Dataset entries
-*-*-
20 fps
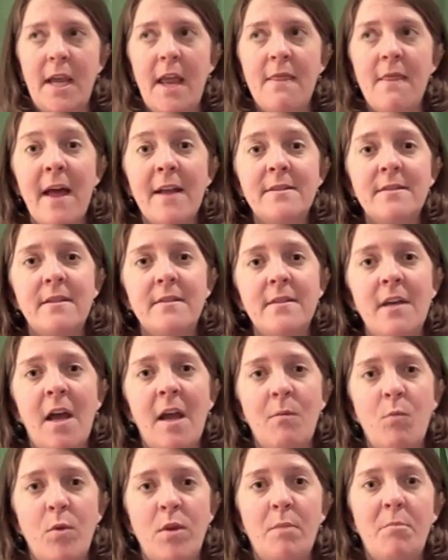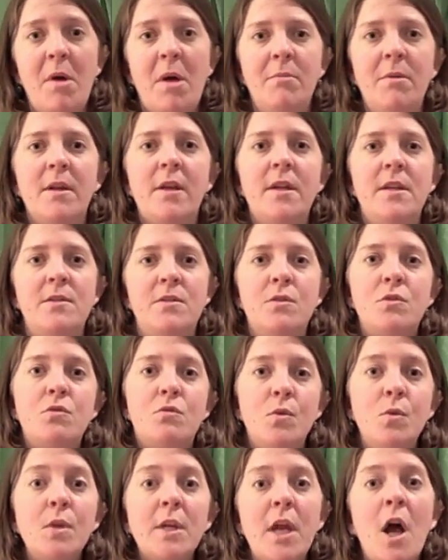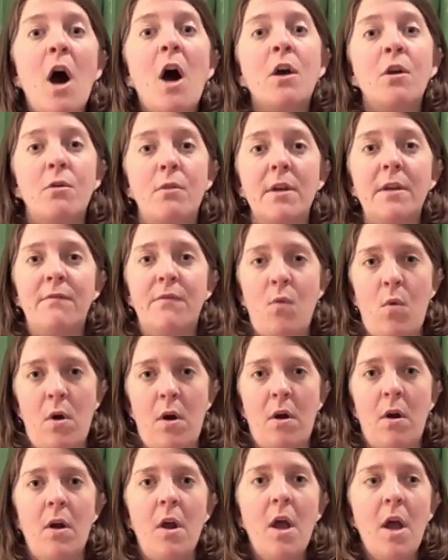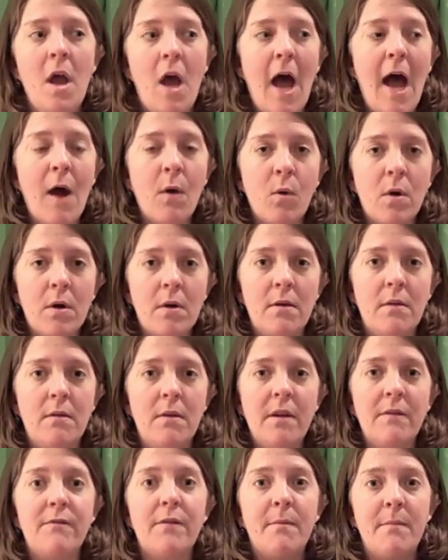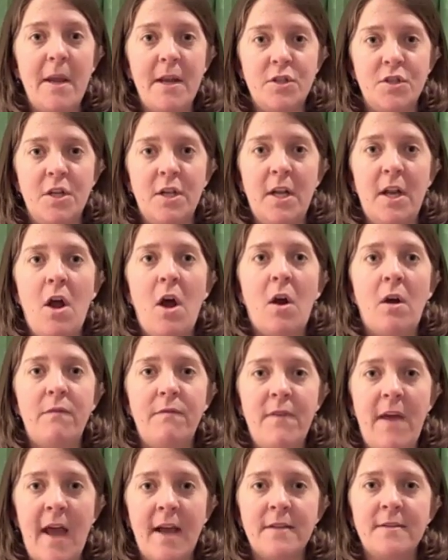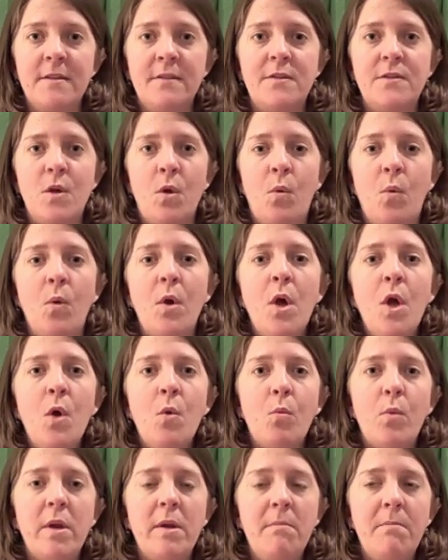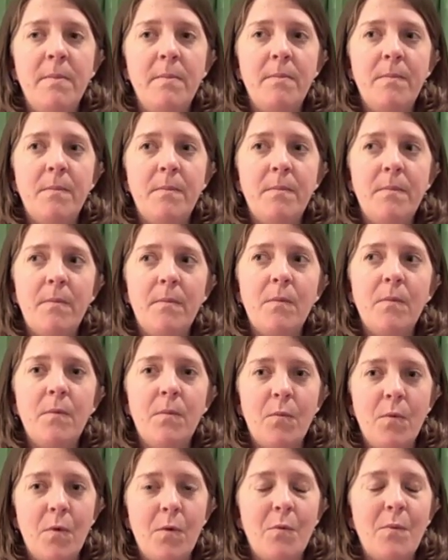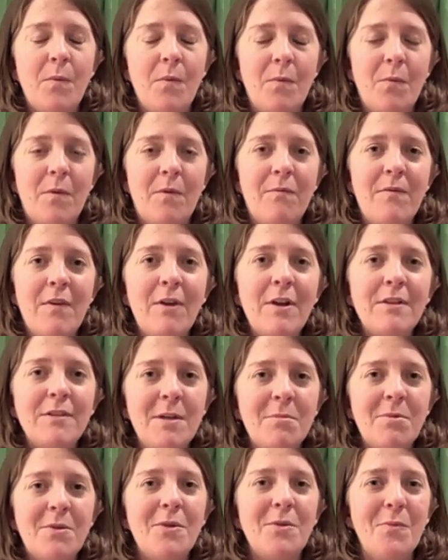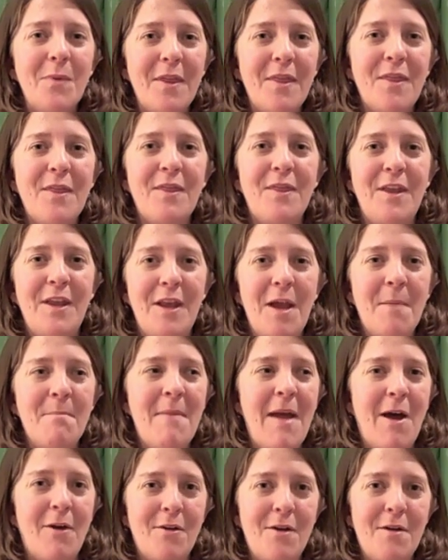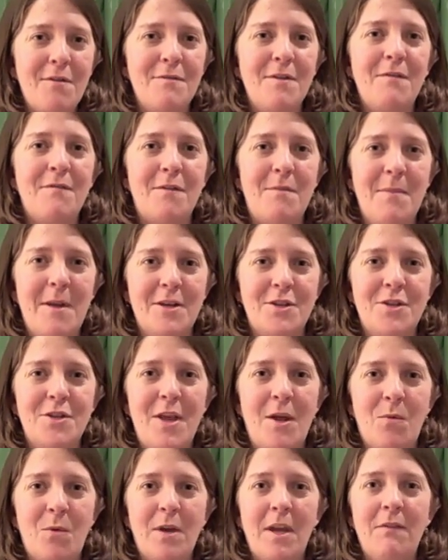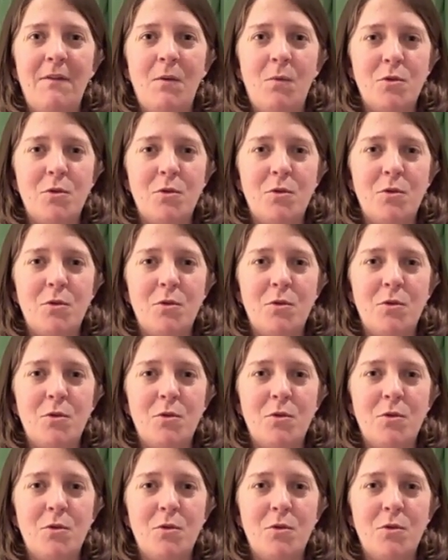And that's the time when the public is truly hungry for our information and our facts. And so we're very liberal with the amount of information that we're giving.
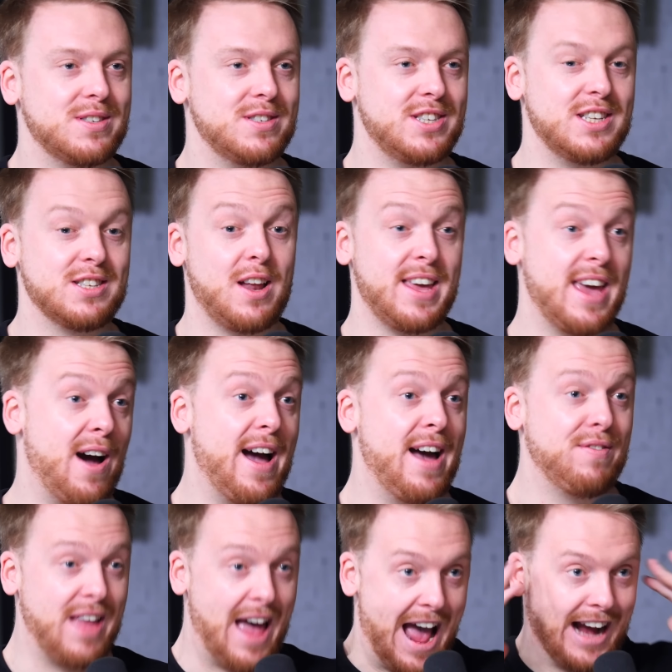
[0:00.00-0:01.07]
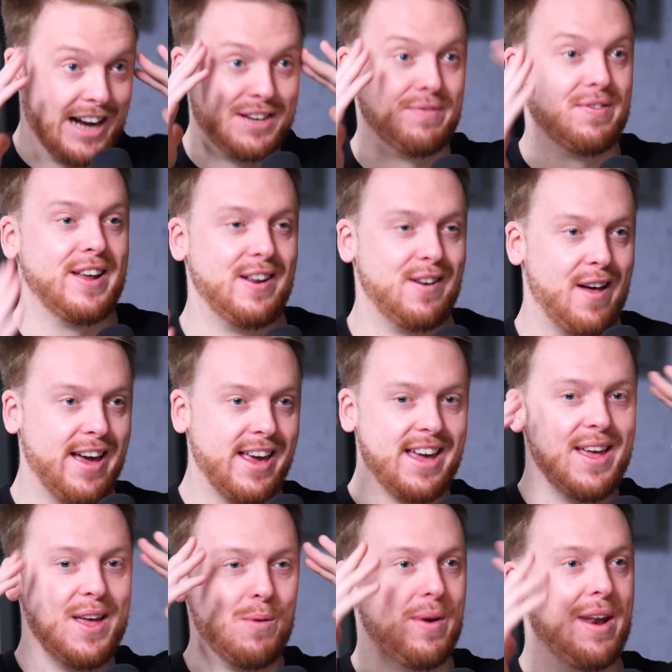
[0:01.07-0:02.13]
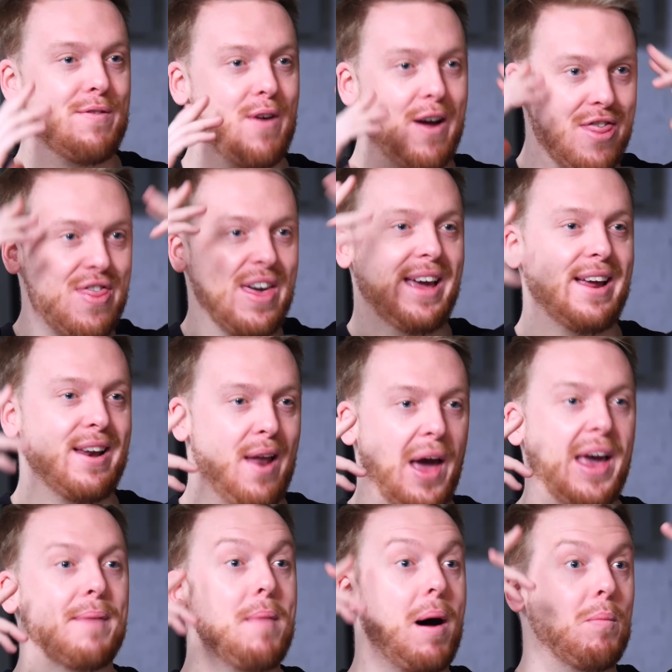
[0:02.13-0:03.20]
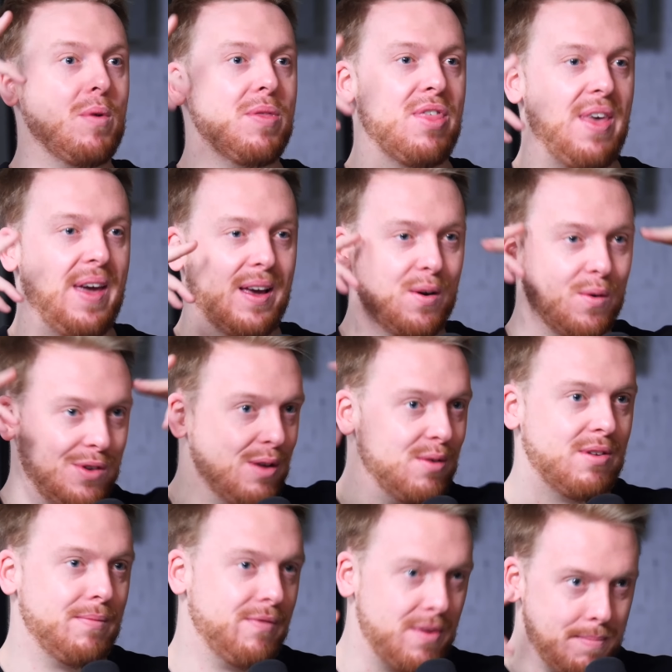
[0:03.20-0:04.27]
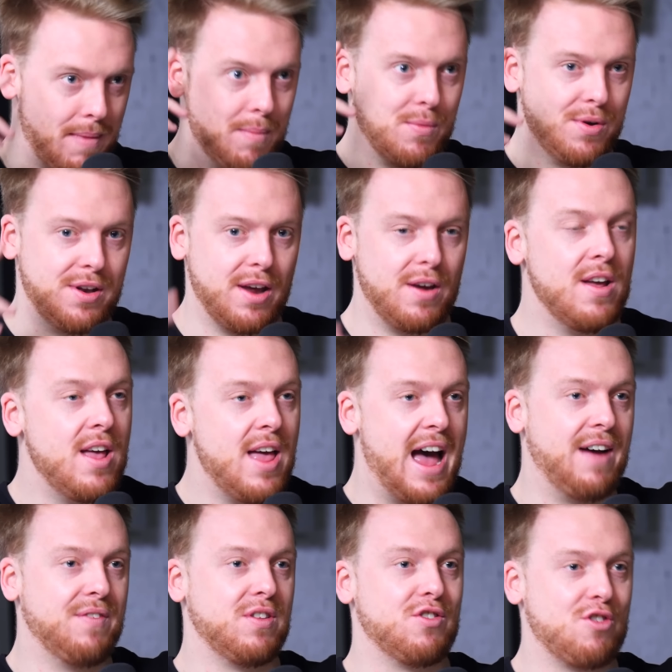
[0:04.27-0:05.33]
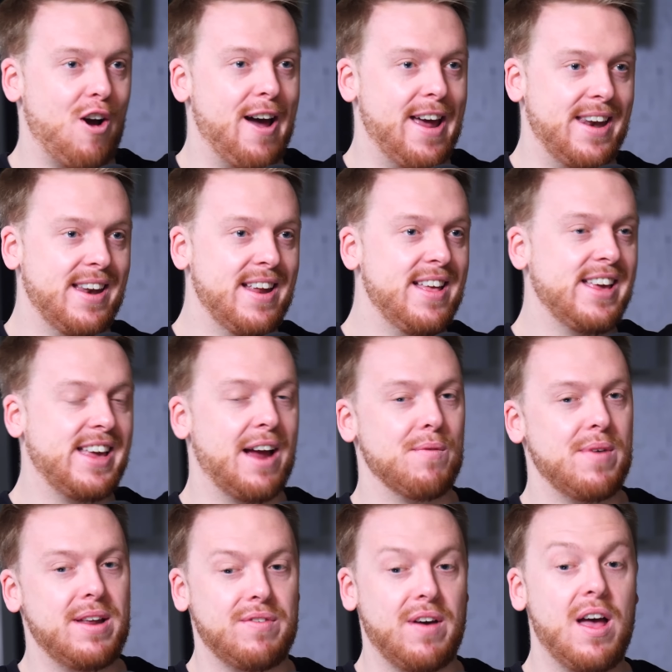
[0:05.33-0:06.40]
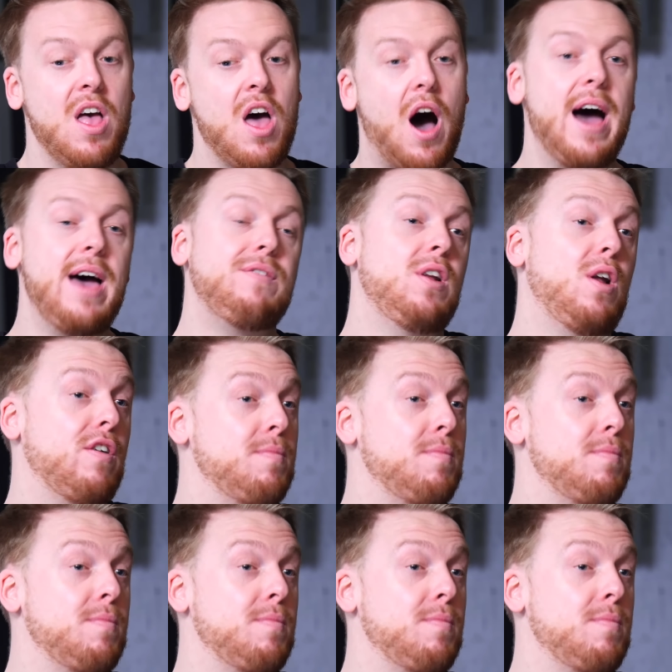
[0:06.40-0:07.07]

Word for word: And she's like, "Yeah, I have to actively like whenever I think like mum would think or do something mum would do, have to try and get rid of it." I have a lot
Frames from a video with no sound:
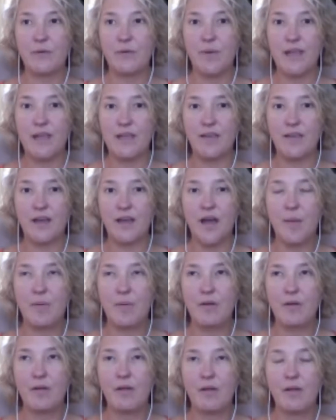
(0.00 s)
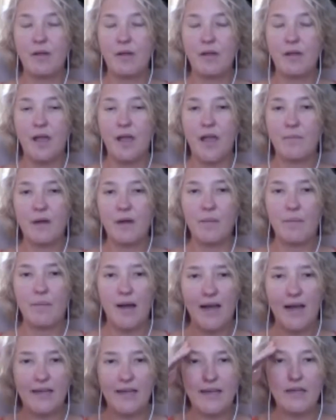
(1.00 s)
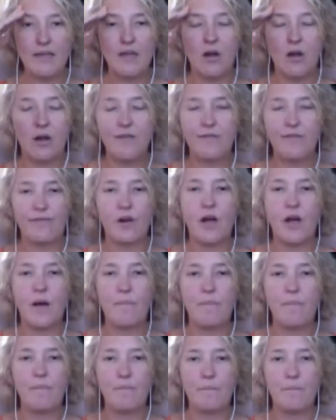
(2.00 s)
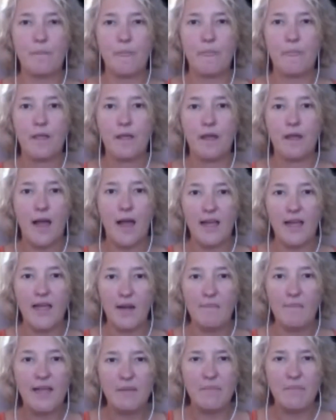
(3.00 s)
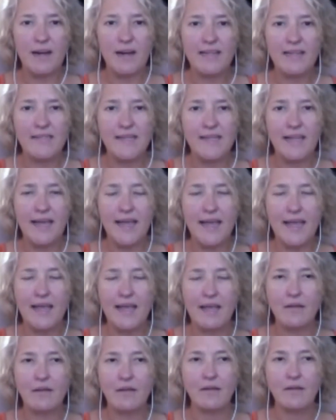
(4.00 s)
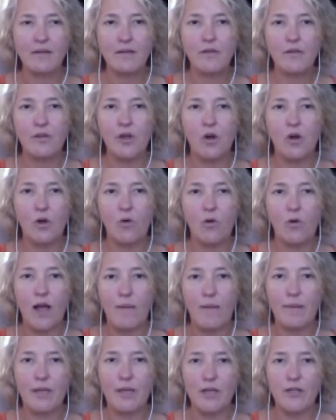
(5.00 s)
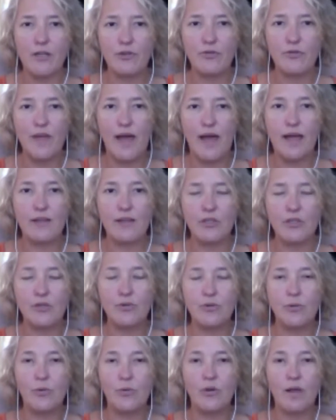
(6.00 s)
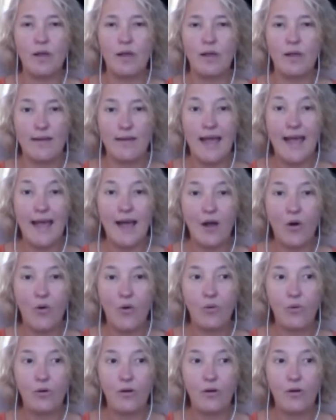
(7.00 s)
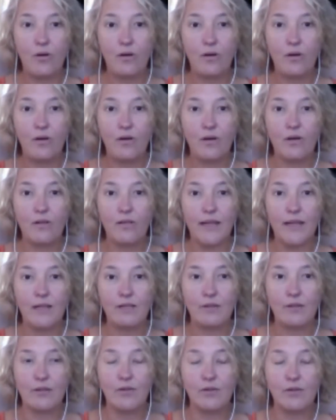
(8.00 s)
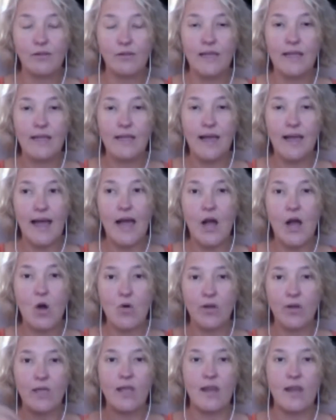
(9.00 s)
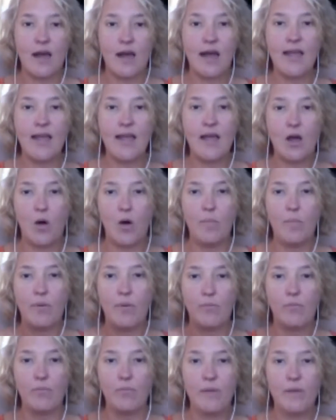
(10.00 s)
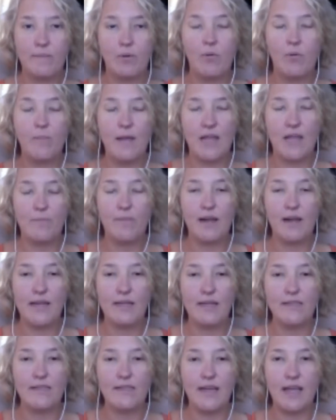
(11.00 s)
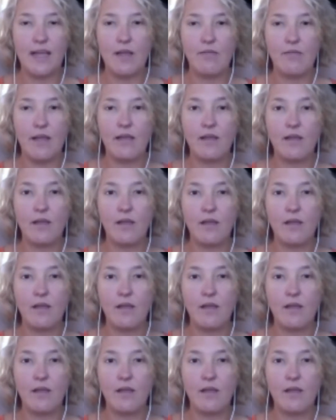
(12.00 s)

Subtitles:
waking up, and my mind had gone from, I got to make money today, you know, how am I going to do that, to now, like, literally, how can I help people make money today? Like,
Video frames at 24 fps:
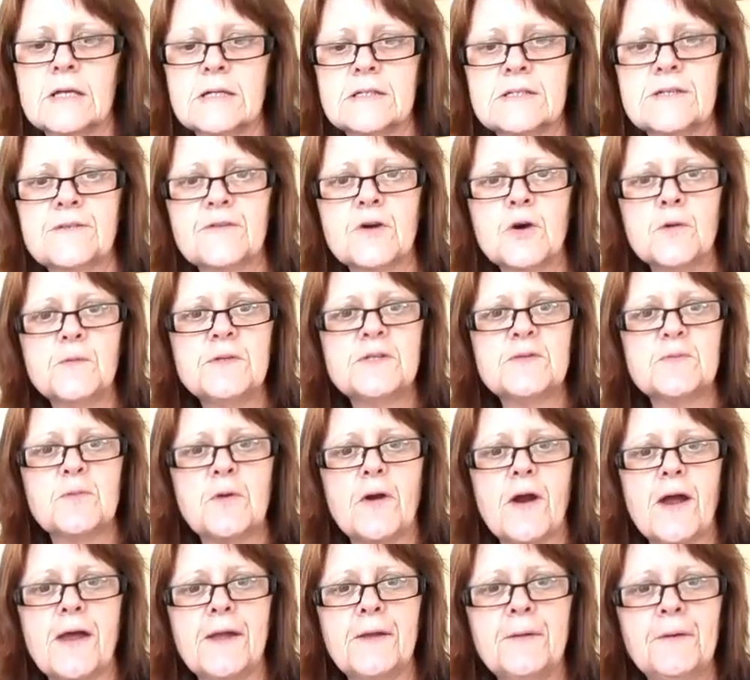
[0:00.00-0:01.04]
So I've got my
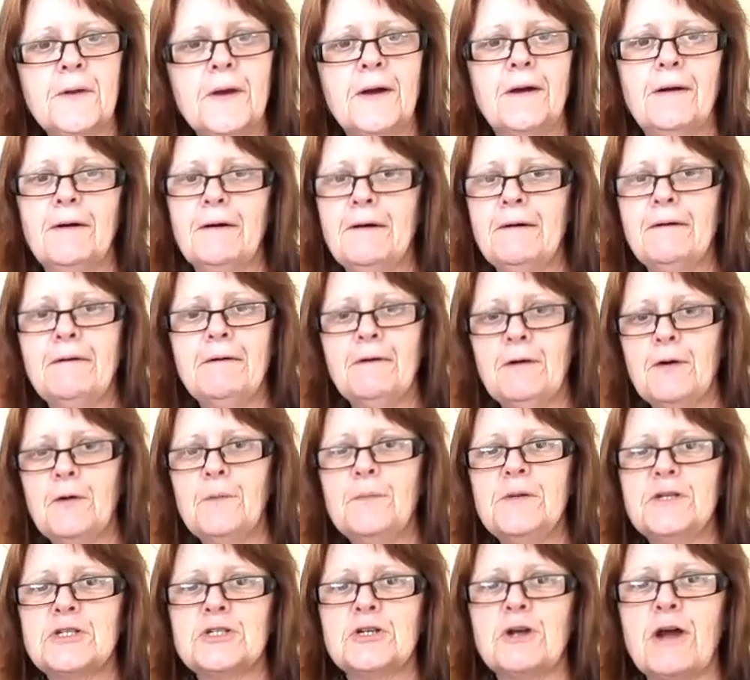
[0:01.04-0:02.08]
spray
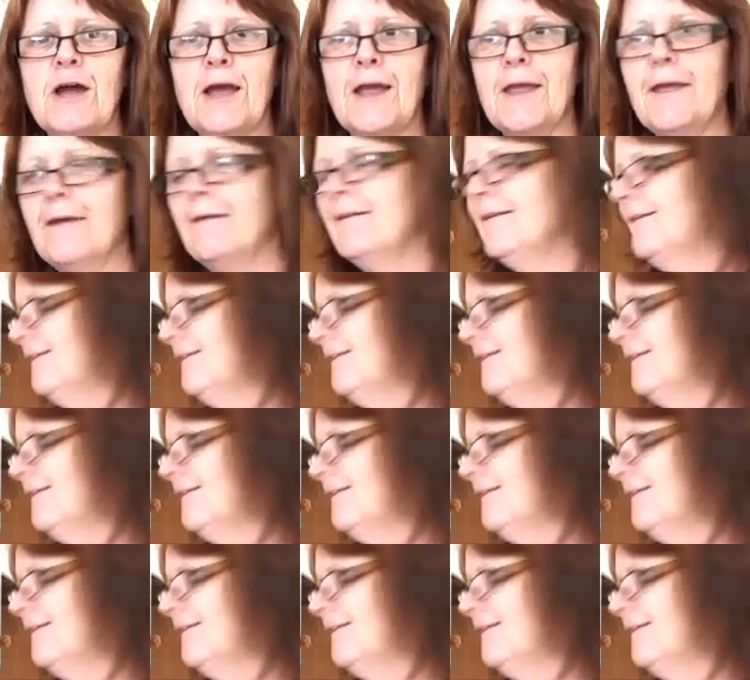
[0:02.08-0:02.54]
on my tray.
-*-*-
Give every line above again exactly, with no pictures.

20 fps
And that's the time when the public is truly hungry for our information and our facts. And so we're very liberal with the amount of information that we're giving.
[0:00.00-0:01.07]
[0:01.07-0:02.13]
[0:02.13-0:03.20]
[0:03.20-0:04.27]
[0:04.27-0:05.33]
[0:05.33-0:06.40]
[0:06.40-0:07.07]

Word for word: And she's like, "Yeah, I have to actively like whenever I think like mum would think or do something mum would do, have to try and get rid of it." I have a lot
Frames from a video with no sound:
(0.00 s)
(1.00 s)
(2.00 s)
(3.00 s)
(4.00 s)
(5.00 s)
(6.00 s)
(7.00 s)
(8.00 s)
(9.00 s)
(10.00 s)
(11.00 s)
(12.00 s)

Subtitles:
waking up, and my mind had gone from, I got to make money today, you know, how am I going to do that, to now, like, literally, how can I help people make money today? Like,
Video frames at 24 fps:
[0:00.00-0:01.04]
So I've got my
[0:01.04-0:02.08]
spray
[0:02.08-0:02.54]
on my tray.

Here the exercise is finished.